I remember Danielle Guichard-Ashbrook who, over the course of her time here, taught us all how to better understand the wider world we live in. She had most recently calmly given me a lesson in Russian geography and politics when I had  asked about whether we had information on Chechen students. “A cry of Absence, Absence in the heart/ And in the wood the furious winter blowing.”

The antidote to winter and to loss is not to be found in prescriptions although the edge of depression can be dulled with medicine. In the depths of winter we are buoyed by the beauty of the sun rising low on a cold morning. Our kitchen in Rockport was built to take advantage of the earliest light and our pleasure at seeing the light above the oaks is only matched by the warmth of seeing it from Cambridge as it rises above the Prudential. Beauty prompts wonder and wonder gives hope in the depths of the winters of the weather and of the heart. 

Martin Marty repeats the old story of a theologian who took his child out one night to see the stars early in the age of  satellites and the boy asked “Which ones did we put up there?” We know the answer to that question: very few.  

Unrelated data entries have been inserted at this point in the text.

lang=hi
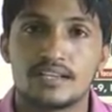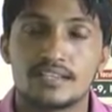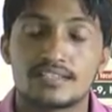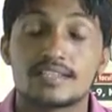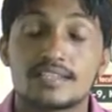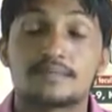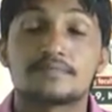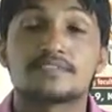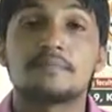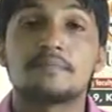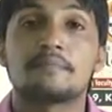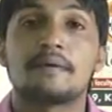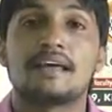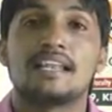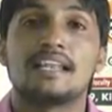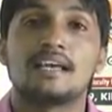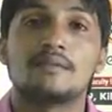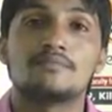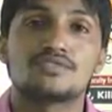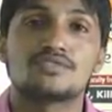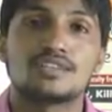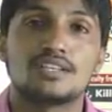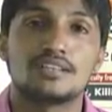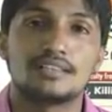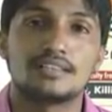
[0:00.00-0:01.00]
सबसे पहले
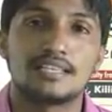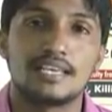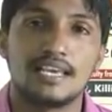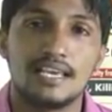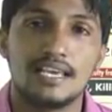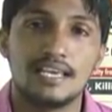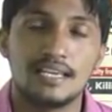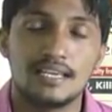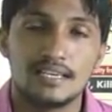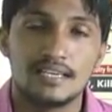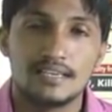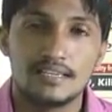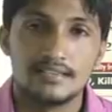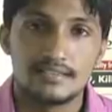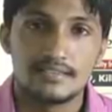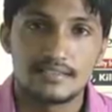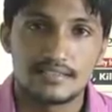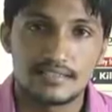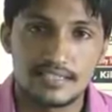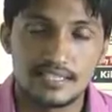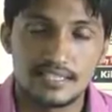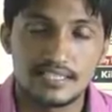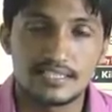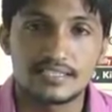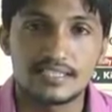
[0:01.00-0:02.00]
हम चलते हैं
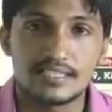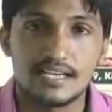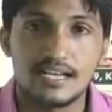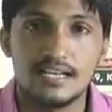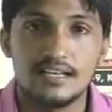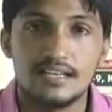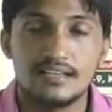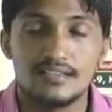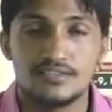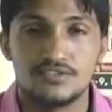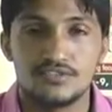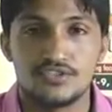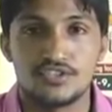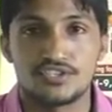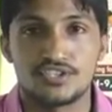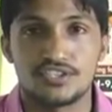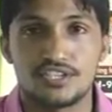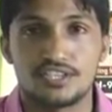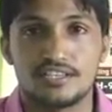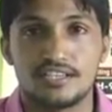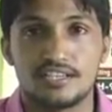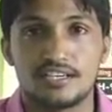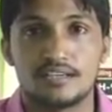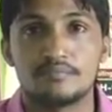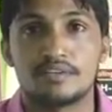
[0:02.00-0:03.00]
सिरसा जिसे
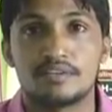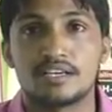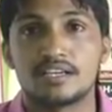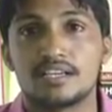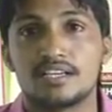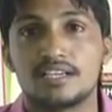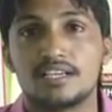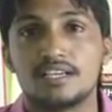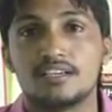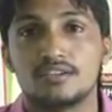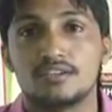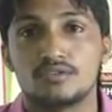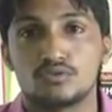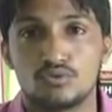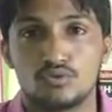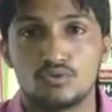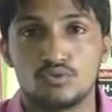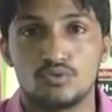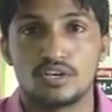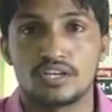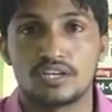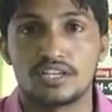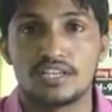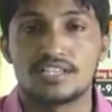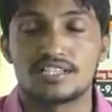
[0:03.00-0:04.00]
धर्मनगरी
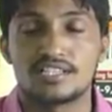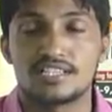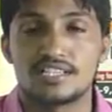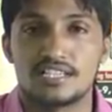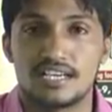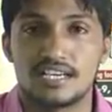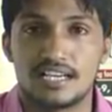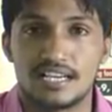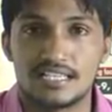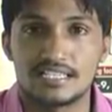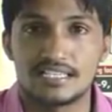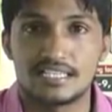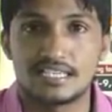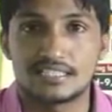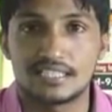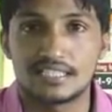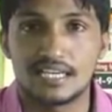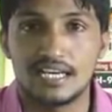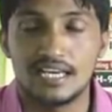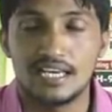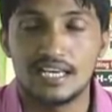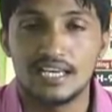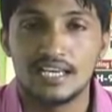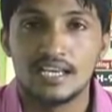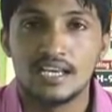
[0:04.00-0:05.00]
गुरुनगरी से जाना जाता
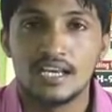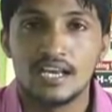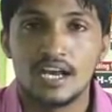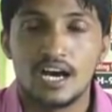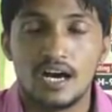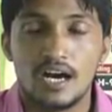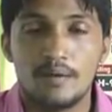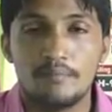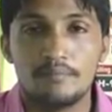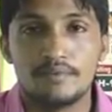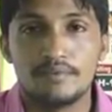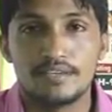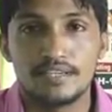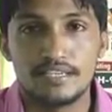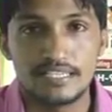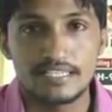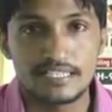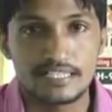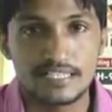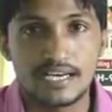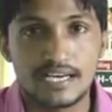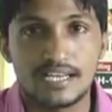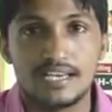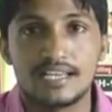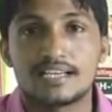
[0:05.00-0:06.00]
है हम
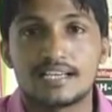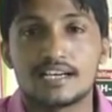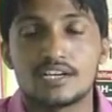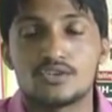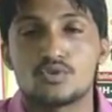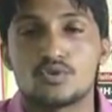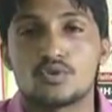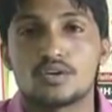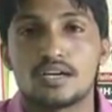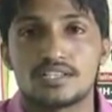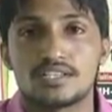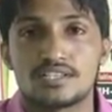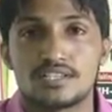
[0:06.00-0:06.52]
इसका लेखा जोखा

The words of the Psalmist come to mind: “And when I look at the  heavens, the work of your fingers, the moon and the stars that you have established, what are human beings that you are mindful of them, mortals that you care for them. Yet you have made them little lower than God and crowned them with glory and honor. ” 
Ps. 8:3-5


Wonder lays the groundwork for hope and in the depths of winter, wonder at the beauty that surrounds us even in the dark of winter gives way to hope. Viktor Frankl found hope in the camps where death seemed to reign and so it seem to me that we can find hope in the depths of the winter of both weather and the heart.  May it be so.

Psalm 90
Lord, you have been our dwelling 
place
In all generations.

Before the mountains were brought
forth,
or ever you had formed the earth
and the world,
from everlasting to everlasting
you are God.

You turn us back to dust,
and say, "turn back, you 
mortals."

For a thousand years in your sight
are like yesterday when it is past,
or like a watch in the night.

You sweep them away; they are
like a dream,
like grass that is renewed in the
morning;
In the morning it flourishes and is
renewed;
in the evening it fades and withers.
For we are consumed by your
anger;
by your wrath we are
overwhelmed.

You have set our iniquities
before you,
our secret sins in the light of
your countenance.

For all our days pass away under 
your wrath;
our years come to an end like 
a sigh.

The days of our life are seventy 
years,
or perhaps eighty, if we are
strong;
even then their span is only toil
and trouble;
they are soon gone, 
and we fly away.

…so teach us to count our days
that we may gain a wise heart…

...…O prosper the work of our hands.